Jane Austen’s Pride and Prejudice gifted us with this oft quoted first sentence: “It is a truth universally acknowledged, that a single man in possession of a good fortune, must be in want of a wife.” This may have been a universal truth in 1813—at least in the mind of Mrs. Bennet—but I don’t think it is a universal truth any more.
What is a universal truth? It’s time that single women take control of their money. According to data available from the U.S. Census, an estimated 45.2% of U.S. residents 18 years and older were single (meaning never married, widowed or divorced). Of these, men made up 46.8 % (and women 53.2%).
Why women made up the greater percent I don’t know but my guess is women’s longevity has a lot to do with it. A woman who is age 60 today is expected to live a full three years longer—to age 86.2—than a man the exact same age.
No matter the reason, it’s apparent that even if there are men out there are “in want of a wife” they aren’t doing a very good job of addressing the issue. Given this, I think it is time to update good old Jane:
It is a truth universally acknowledged, that a single woman better be in possession of a good fortune if she wants to retire some day.“
If you have been waiting until you are partnered to pay attention to your finances, here are three reasons to stop doing so today.
You Don’t Know When Love Will Happen
Love is possible at any age: I only have to tune into the Hallmark Channel for proof of that. But the passage of time is a certainty. You may perceive this as a bad thing when it comes to your love life—crows feet, gray hair, and sagging everything—but when it comes to your money, time is your friend.
As I discuss in Should You Stop Investing While Getting Out of Debt?, money invested provides you with a return on your investment. That return is then added to the original pot of money and also earns a return. This is the magic of compounding.
The sooner you start investing, the more compounding works in your favor. You can still benefit at a later age so if you are older and haven’t started yet, don’t despair (but do start ASAP!). But if you are early in your career, putting away even small amounts will serve you well.
Another downside to waiting is that you may experience lifestyle inflation that will make it harder to save later on. I am guilty of this.
While I did start saving between 10% and 12% of my salary at a fairly young age—when I was 28—as I made more money, instead increasing my savings rate, I added that money to my disposable income. If I had continued to live off of the same amount, and directed the additional salary toward my retirement savings, I would have so much more saved right now (I don’t know the exact amount because the math is too depressing!).
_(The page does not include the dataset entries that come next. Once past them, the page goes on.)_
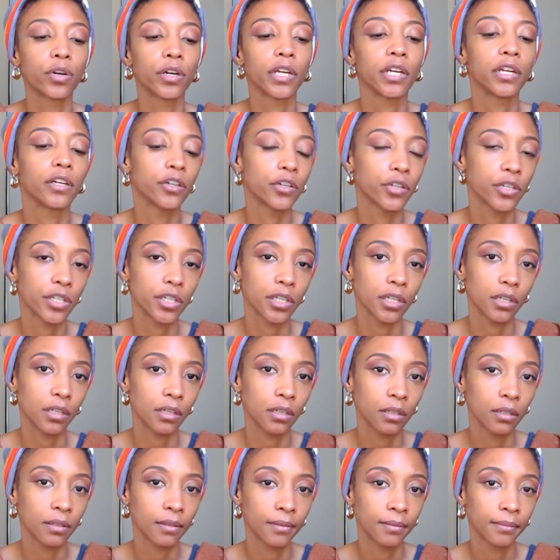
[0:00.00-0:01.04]
energy.
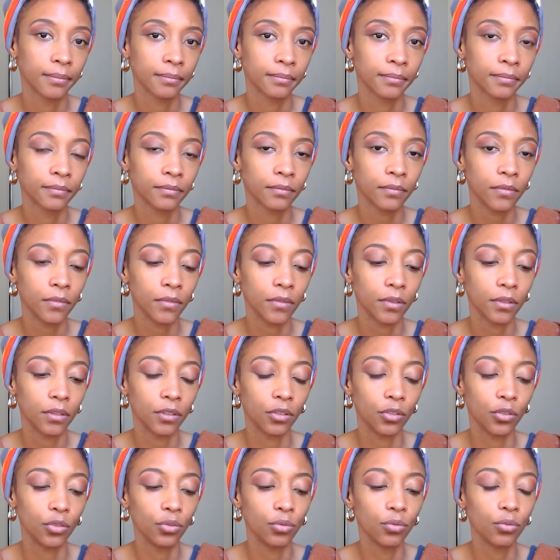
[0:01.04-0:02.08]

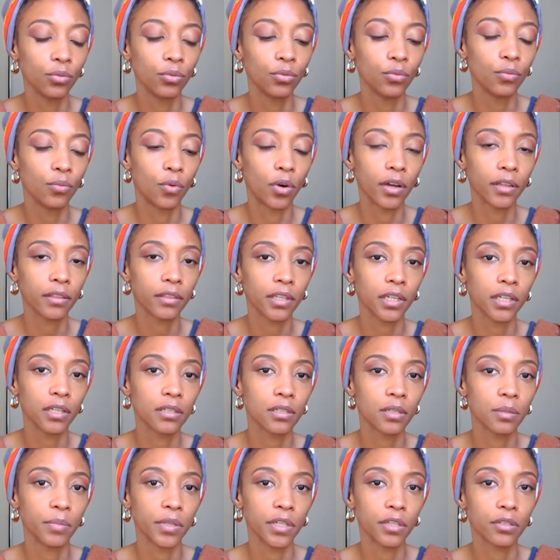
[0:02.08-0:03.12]
You want things to
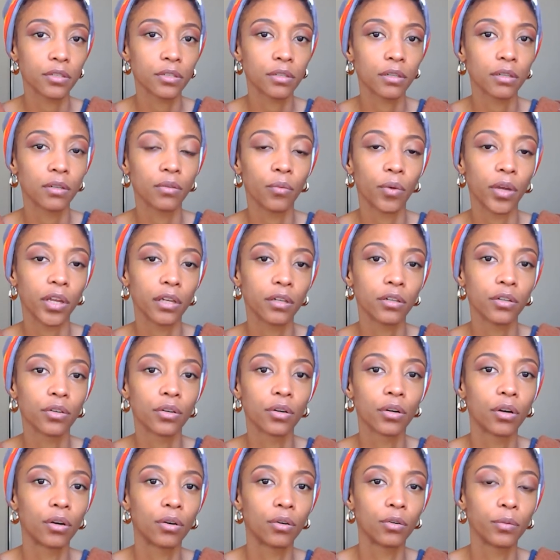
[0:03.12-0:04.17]
be a certain way in your
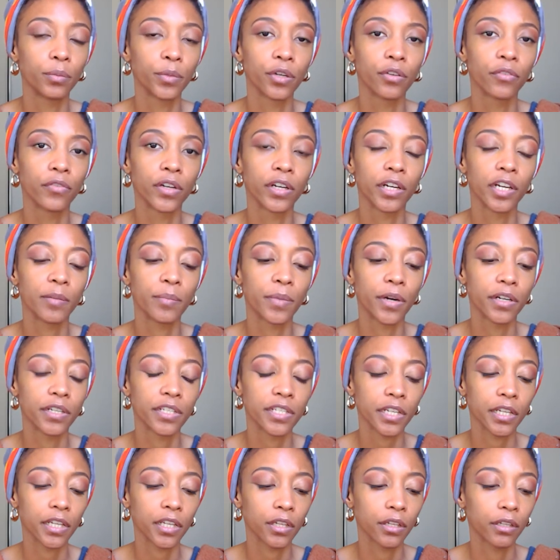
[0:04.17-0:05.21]
home. You're very
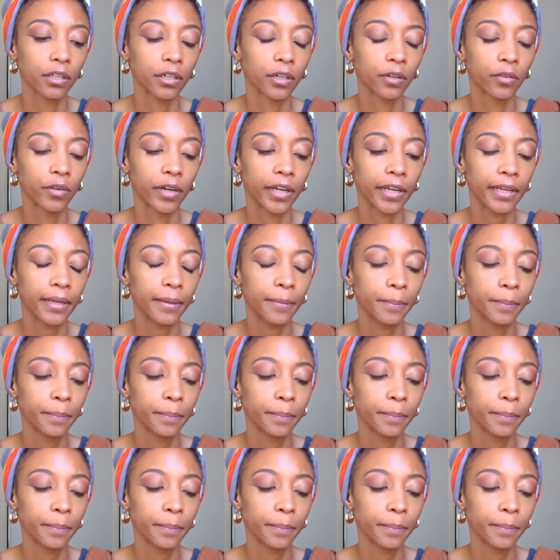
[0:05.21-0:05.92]
particular, right?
You Don’t Need a Partner To Figure Out Your Money
If one of the reasons you have waited to get started saving for retirement is that you are afraid you will “do it wrong,” I have great news for you: managing money isn’t that hard. Really!
You’ve heard of Warren Buffet, right? One of the richest men in the world? Given how well he has done managing his finances, I feel pretty safe taking his advice. And you know what it is? Invest in low-fee index funds. That’s it. Not too complicated, right?
If you have access to a retirement account at work, like a 401(k) or 403(b), start contributing as much as you can—even if it is just $50 per paycheck—and direct the money to into a low-fee index fund. What funds you have access to will depend on your plan but most likely there will be at least one option.
At my work, I have access to a fund that tracks the S&P 500 Index, which means that one share includes tiny slivers of each of the 500 companies that are part of the Index, and the amount of each company in the share is proportionate to that company’s representation in the Index. So, for example, if Google accounts for 1/20 of the value in the S&P 500 Index, it will also be 1/20 of the share.
And, because the funds track an Index, they don’t need an active manager (someone who picks the companies that make up the fund). This keeps costs low.
Don’t have access to a fund at work? You can open a Traditional IRA (money goes in pre-tax) or a Roth IRA (money goes in after tax) with a company like Vanguard and buy low-fee index funds through that. Since you can only contribute up to $6,000 a year to an IRA (in 2021—the limit may be different depending on when you are reading this), if you have more to save—which would be great!—you can also fund a brokerage account with after tax money.
Once you get started, there is a lot more you can learn IF YOU WANT TO. But if not, that is okay too. What is most important is that you started on a solid path.
Waiting Isn’t Fair to Your Future Partner
A final reason to not wait is that in doing so, you are putting a lot of pressure on your future partner, and likely—given that money is one of the most common reasons couples fight—the relationship itself.
First off, your future prince or princess may not know anything more about managing money than you do. Or what they know may not be right (generally or for your circumstances specifically).
Second, they may bring a lot of financial liabilities to the relationship that make combining finances right away a bad idea. If you blindly hand over planning and the relationship ends, you may be a lot worse off.
These examples aren’t meant to encourage you to be suspicious of your new guy or gal (I will leave it to Dateline to do that), but to illustrate why you must be a partner in managing the finances.
What Made You Take Charge?
I don’t know of a lot of “universal truths” but if I had to propose one about single women and money it would be that they can’t wait for their love life to be set before focusing on their financial life. The stakes are just too high!
Love this Jenny, and wholeheartedly agree with the sentiment.
Thank you! And thanks for stopping by and leaving a comment!